Palmares is marvelous. Magical realist and at times even Biblical, Gayl Jones’ novel is set in a fictional Brazil at the end of the 17th century. It opens with the young first-person narrator Almeyda, observing Mexia, a mixed race woman. She serves as a model for a particular type of femininity: quiet, alluring, and outwardly obedient. This divide between inner and outer worlds—appearance versus substance—lies at the heart of the novel.
Jones creates many things from the materials of Brazilian history and her own imagination: a Bildungsroman, a slave narrative, an epic adventure, a romance, and a political novel. It is also a sort of anthology for the many voices that attempted to define Brazil before it was independent of Portugal. There are excerpts from an Englishwoman’s notebook, a collection of narratives written by a Black man, a European writer drafting the first dictionary of Brazilian Portuguese, a European painter who insists on painting (and assaulting) Black women—and yet in this horde of writers, sociologists, and artists is not one Black woman.
I couldn’t help but think of the literary theorist Bakhtin and his concept of heteroglossia—a multitude of voices necessary to the novel, not just for verisimilitude but as an exploration of the ideologies embedded in language itself. Nothing could be more urgent for a young enslaved Black girl.
Almeyda’s story itself presents a corrective to this absence of Black women from the historical record. Everywhere she goes there are Black women—often paired as sisters, lovers, or mothers and daughters. And these women tell their stories—the parts they can bear to say: the men who’ve disappointed them, the men who’ve empowered them, the jobs they’ve held, the skills they’ve learned, the freedoms they’ve won.
At first, Almeyda is a watchful child who absorbs the world around her as slavery thrusts her into one situation after another. It is not until the free city of Palmares, loosely based on a historical place founded by escaped slaves that endured for almost a century, that Almeyda begins to come into her own. When the battle that destroys Palmares also separates her from her husband Anninho, she sets off on a quest to find him, and we witness the fierce, canny, and ultimately hopeful woman Almeyda has become.
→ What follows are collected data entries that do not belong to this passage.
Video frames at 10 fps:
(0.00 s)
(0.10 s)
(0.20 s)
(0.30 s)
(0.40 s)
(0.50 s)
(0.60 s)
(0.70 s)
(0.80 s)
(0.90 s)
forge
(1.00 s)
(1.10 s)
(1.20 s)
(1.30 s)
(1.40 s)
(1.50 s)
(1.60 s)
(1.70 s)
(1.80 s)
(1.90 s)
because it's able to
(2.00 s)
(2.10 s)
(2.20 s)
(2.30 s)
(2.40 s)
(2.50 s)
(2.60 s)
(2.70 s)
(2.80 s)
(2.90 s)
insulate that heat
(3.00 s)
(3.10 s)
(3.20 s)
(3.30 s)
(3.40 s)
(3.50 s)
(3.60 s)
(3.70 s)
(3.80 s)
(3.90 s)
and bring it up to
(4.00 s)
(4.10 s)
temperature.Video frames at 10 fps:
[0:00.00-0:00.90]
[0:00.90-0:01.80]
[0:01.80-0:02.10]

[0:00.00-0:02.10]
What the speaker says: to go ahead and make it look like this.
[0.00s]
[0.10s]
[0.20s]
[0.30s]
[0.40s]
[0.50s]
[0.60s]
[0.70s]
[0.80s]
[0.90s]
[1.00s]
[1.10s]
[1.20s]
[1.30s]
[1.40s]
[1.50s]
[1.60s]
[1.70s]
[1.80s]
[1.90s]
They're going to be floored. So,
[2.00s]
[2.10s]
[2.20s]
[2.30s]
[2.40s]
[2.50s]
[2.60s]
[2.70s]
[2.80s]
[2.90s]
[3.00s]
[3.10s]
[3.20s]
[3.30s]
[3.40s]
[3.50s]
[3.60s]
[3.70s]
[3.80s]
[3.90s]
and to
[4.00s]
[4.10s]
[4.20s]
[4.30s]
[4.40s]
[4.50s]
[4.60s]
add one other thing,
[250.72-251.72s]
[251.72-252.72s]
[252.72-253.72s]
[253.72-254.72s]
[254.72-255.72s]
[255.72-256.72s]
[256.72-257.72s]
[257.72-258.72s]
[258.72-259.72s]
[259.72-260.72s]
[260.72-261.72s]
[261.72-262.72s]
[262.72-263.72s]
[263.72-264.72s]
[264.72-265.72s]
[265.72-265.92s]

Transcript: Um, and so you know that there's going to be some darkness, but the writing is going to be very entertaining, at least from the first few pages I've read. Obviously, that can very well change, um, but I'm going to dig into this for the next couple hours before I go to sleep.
Jones’ novel has much to say about the cycles of resistance, destruction, exodus, and return that have defined centuries of Black liberation throughout the Americas. Her novel also revisits characters she wrote of decades earlier in her book-length poem Song of Anninho. This is a story of magic and myth, particularly the kind that heals and connects Black and Indigenous people to the generations before and after. Above all, it is a story about Almeyda asserting herself as the authority of her own history, in her own language. A remarkable book.